We agree with the distinctions made by other state and federal courts regarding mandatory and permissive forum selection clauses described above. Here, there are two jurisdictional clauses at issue. First, the loan agreement contains a clause entitled “Jurisdiction,” which provides that “[t]he parties agree and submit themselves to the jurisdiction of the courts of the State of Utah with regard to the subject matter of this agreement.” We conclude that this language is permissive as there is no language within the clause containing words of exclusivity. Absent such language, we deem the clause permissive.
Second, a clause in the note stated: “If there is a lawsuit, Borrower(s) agrees to submit to the jurisdiction of the court in the county in which Lender is located.” This language is also permissive as there is no language within the clause containing words of exclusivity. See Golden Palm Hospitality, Inc. v. Stearns Bank Nat'l Ass'n, 874 So.2d 1231, 1233–37 (Fla.Dist.Ct.App.2004) (concluding that the language, “[i]f there is a lawsuit, Borrower agrees upon Lender's request to submit to the jurisdiction of the courts of STEARNS County, the State of Minnesota” as permissive, and thus permitted, but did not require, that the action be brought in Minnesota (internal quotation marks omitted)). Thus, the case may be heard in another appropriate venue besides the courts in Utah.

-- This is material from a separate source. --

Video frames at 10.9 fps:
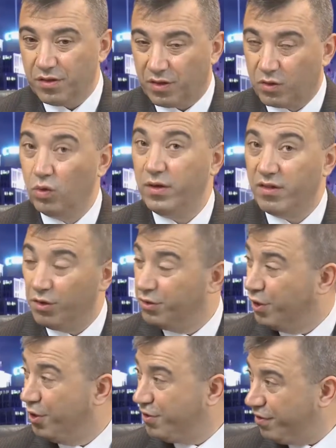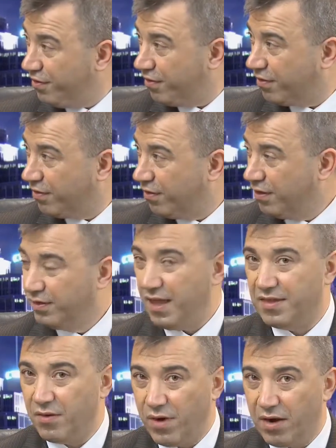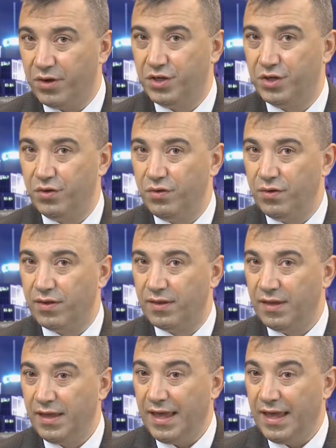The school is on notice that there are issues,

Without articulating why, the borrowers argue that the forum selection clauses are ambiguous and therefore must be construed against the credit union. We conclude that this argument is without merit as the clauses are clear and unambiguous and this court need not interpret the contract any differently from the contract's plain meaning. See, e.g., Hunt Wesson Foods, 817 F.2d at 77 (“A primary rule of interpretation is that ‘[t]he common or normal meaning of language will be given to the words of a contract unless circumstances show that in a particular case a special meaning should be attached to it.’ ”) (quoting 4 Samuel Williston & Walter H.E. Jaeger, A Treatise on the Law of Contracts § 618 (3d ed.1961)). The clauses provide no words of exclusivity and to interpret the clauses as mandatory forum selection clauses would read language into the contract that is not there.
CONCLUSION
In this case, none of the clauses contain exclusive language. Accordingly, all clauses are permissive forum selection clauses, and the district court erred when it found Utah was the sole forum for any controversy and dismissed the case for lack of subject matter jurisdiction. We therefore reverse the district court's order dismissing the case and remand this matter to the district court for further proceedings.